# Task directions:
Repeat every entry word for word, but leave the images out of your copy.

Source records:

<<<<

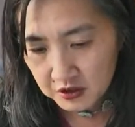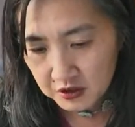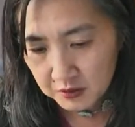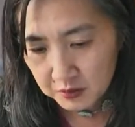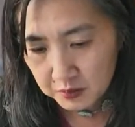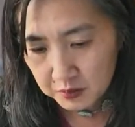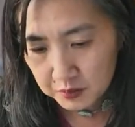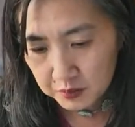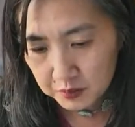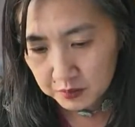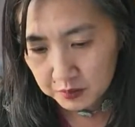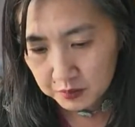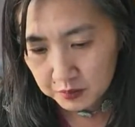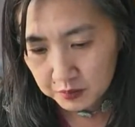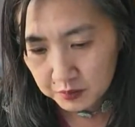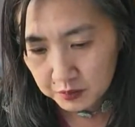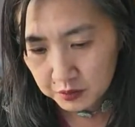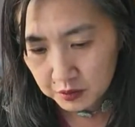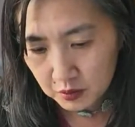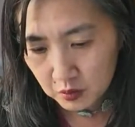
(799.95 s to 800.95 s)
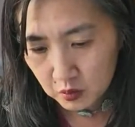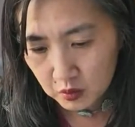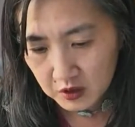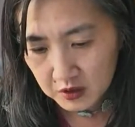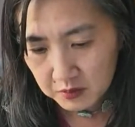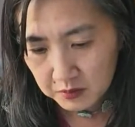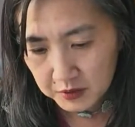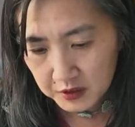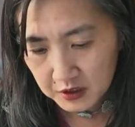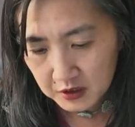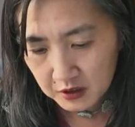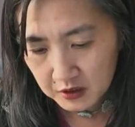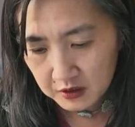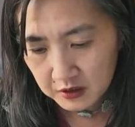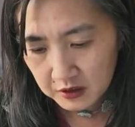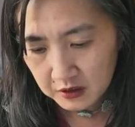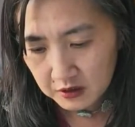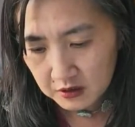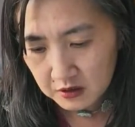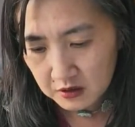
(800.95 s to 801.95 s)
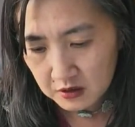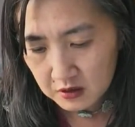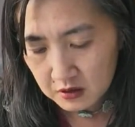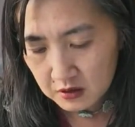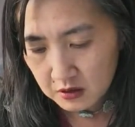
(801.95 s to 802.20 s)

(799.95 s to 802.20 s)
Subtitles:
to put one bead on here.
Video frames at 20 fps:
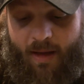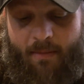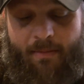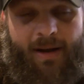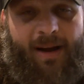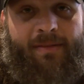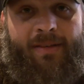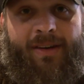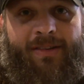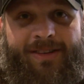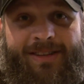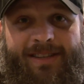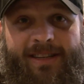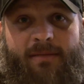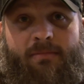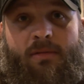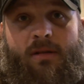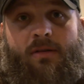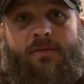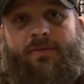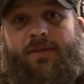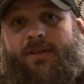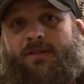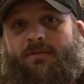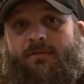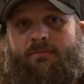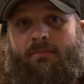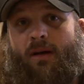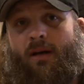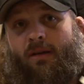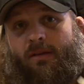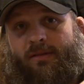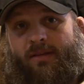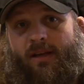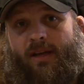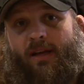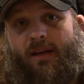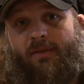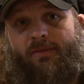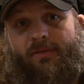But I've never seen a blowfish balls
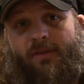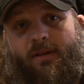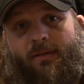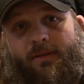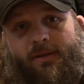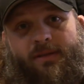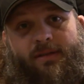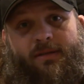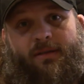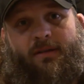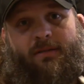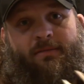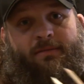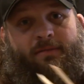hanging from it, so...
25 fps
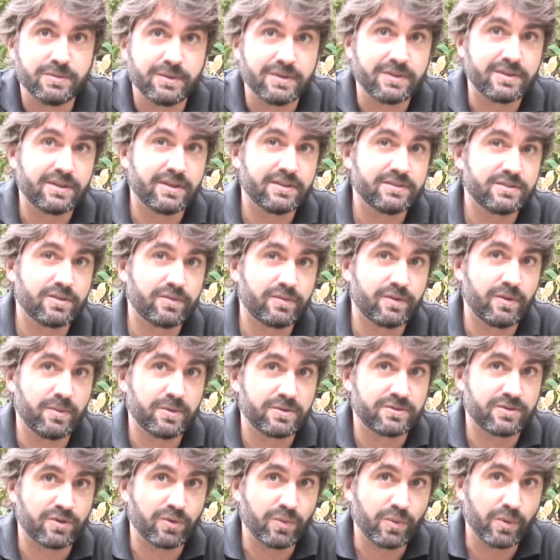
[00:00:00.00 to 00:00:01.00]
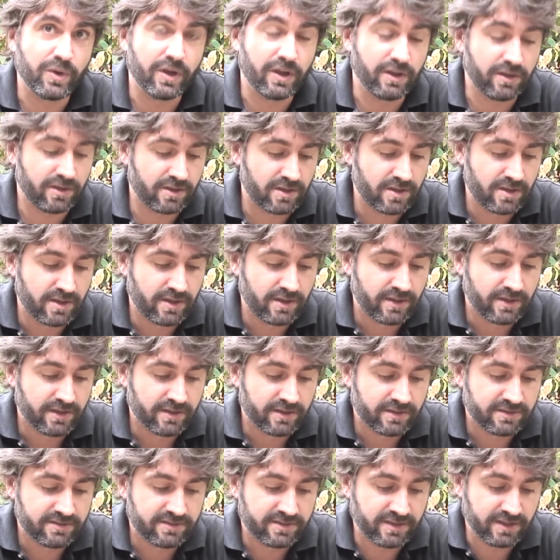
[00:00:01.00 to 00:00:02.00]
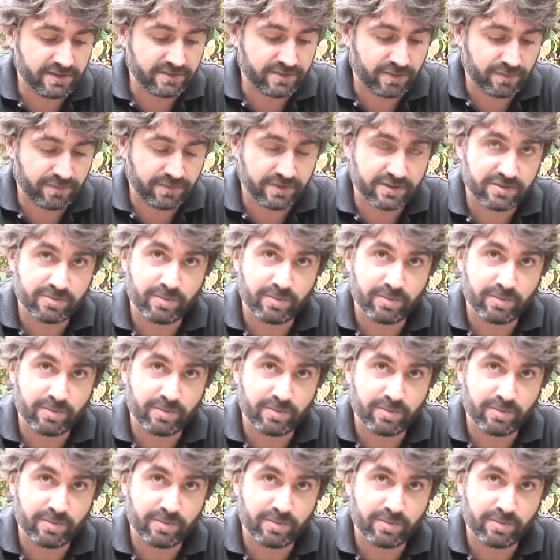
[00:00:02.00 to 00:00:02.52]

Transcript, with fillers: even tens of kilometers away, seeds of this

>>>>

# Completed task:
(799.95 s to 800.95 s)
(800.95 s to 801.95 s)
(801.95 s to 802.20 s)

(799.95 s to 802.20 s)
Subtitles:
to put one bead on here.
Video frames at 20 fps:
But I've never seen a blowfish balls
hanging from it, so...
25 fps
[00:00:00.00 to 00:00:01.00]
[00:00:01.00 to 00:00:02.00]
[00:00:02.00 to 00:00:02.52]

Transcript, with fillers: even tens of kilometers away, seeds of this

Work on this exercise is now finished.